Their film "The Tenth Inning" airs over four hours on Sept. 28 and 29 on PBS. "Baseball," shown during the Major League Baseball players strike in 1994, became the most-watched program in PBS history.

Baseball’s comeback from the strike and the scandal involving players who altered their bodies through drugs provide the narrative structure for the film. It’s tied together in a question asked by one interview subject, sportswriter Howard Bryant: "Is it possible to have a renaissance and a calamity at the same time?"

"The Tenth Inning" closely follows Barry Bonds as he grows up the son of a troubled major-league star, breaks in with the Pittsburgh Pirates, and sees his muscles and home run totals balloon as a San Francisco Giant. He set a record with 762 home runs yet his career ended with a whimper, clouded by steroids allegations he repeatedly denied.

His story is not framed as a simple tale of good vs. evil. It can’t be simple for those who knew that injections of questionably legal drugs could greatly enhance their performance at work and potentially earn them millions of dollars.

"It’s just like if I were in a war," Burns said. "Would I run away and hide or would I hold my gun and keep my position? Those are the kinds of questions I asked myself when making this project. What would I do if I were in the same position?"

The goal was to portray the athletes as human beings, not as demigods worshipped by fans.

Bonds would not be interviewed for the film, nor would other prominent players accused of steroid use, such as Mark McGwire and Roger Clemens.

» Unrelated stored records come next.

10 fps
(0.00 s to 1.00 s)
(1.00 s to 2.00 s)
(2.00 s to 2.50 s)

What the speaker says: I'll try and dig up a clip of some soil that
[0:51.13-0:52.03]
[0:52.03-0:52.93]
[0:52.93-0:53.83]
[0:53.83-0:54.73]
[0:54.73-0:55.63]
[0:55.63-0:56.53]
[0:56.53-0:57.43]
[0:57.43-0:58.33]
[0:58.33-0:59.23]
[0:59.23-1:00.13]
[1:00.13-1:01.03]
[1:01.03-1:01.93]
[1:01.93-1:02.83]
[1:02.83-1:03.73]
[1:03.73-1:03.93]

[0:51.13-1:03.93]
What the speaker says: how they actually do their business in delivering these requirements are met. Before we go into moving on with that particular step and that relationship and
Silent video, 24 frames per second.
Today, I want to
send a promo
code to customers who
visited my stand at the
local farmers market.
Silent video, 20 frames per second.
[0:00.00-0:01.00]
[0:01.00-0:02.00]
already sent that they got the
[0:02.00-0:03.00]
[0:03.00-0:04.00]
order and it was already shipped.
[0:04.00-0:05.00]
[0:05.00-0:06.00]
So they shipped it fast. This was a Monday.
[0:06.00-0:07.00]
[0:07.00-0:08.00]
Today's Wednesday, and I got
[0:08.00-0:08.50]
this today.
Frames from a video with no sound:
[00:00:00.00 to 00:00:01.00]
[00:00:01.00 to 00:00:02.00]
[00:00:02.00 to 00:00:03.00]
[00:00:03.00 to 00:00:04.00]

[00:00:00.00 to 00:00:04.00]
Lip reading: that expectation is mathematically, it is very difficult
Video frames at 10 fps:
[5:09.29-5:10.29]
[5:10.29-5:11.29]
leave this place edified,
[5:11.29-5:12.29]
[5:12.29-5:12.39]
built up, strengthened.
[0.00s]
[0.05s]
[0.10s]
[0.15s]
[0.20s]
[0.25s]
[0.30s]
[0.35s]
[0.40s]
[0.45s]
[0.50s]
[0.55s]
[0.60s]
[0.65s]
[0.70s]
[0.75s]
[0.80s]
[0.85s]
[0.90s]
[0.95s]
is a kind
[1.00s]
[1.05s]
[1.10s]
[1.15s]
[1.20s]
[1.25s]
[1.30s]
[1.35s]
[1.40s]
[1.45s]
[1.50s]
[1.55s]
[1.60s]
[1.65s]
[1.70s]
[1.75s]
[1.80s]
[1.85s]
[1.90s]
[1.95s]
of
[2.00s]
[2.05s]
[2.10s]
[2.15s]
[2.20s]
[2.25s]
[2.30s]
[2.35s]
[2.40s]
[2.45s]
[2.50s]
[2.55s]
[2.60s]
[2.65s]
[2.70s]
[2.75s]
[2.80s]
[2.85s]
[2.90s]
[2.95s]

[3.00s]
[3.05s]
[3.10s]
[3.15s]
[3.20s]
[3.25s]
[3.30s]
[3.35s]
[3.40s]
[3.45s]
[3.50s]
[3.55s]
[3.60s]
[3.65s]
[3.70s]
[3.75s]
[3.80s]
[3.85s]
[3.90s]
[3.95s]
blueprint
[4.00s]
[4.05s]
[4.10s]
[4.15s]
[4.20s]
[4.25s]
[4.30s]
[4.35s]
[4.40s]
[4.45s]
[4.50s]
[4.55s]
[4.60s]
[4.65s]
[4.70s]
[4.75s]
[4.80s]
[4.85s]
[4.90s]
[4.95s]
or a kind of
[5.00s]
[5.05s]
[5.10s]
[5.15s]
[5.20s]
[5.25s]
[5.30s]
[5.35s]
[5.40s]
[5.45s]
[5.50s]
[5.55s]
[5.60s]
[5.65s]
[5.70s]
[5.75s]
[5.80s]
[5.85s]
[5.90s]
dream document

Besides Pedro Martinez and Joe Torre, relatively few contemporary baseball people participate. The filmmakers instead lean on more lyrical outsiders, such as Mike Barnicle commenting about how much a World Series championship meant to people in New England.

Burns and Novick had hoped to interview more players, but were advised they wouldn’t get much out of them.

"They have a certain way of talking, it’s almost as if it’s a flatline kind of thing," Novick said. "They say just what they’re going to say. They already know what you’re going to ask and they have their preprogrammed answer. It’s careful and very guarded."

"The Tenth Inning" looks at the rise of Latino players, including a visit to the Dominican Republic to see young players trained in baseball academies with the hope their talents would lift them out of poverty.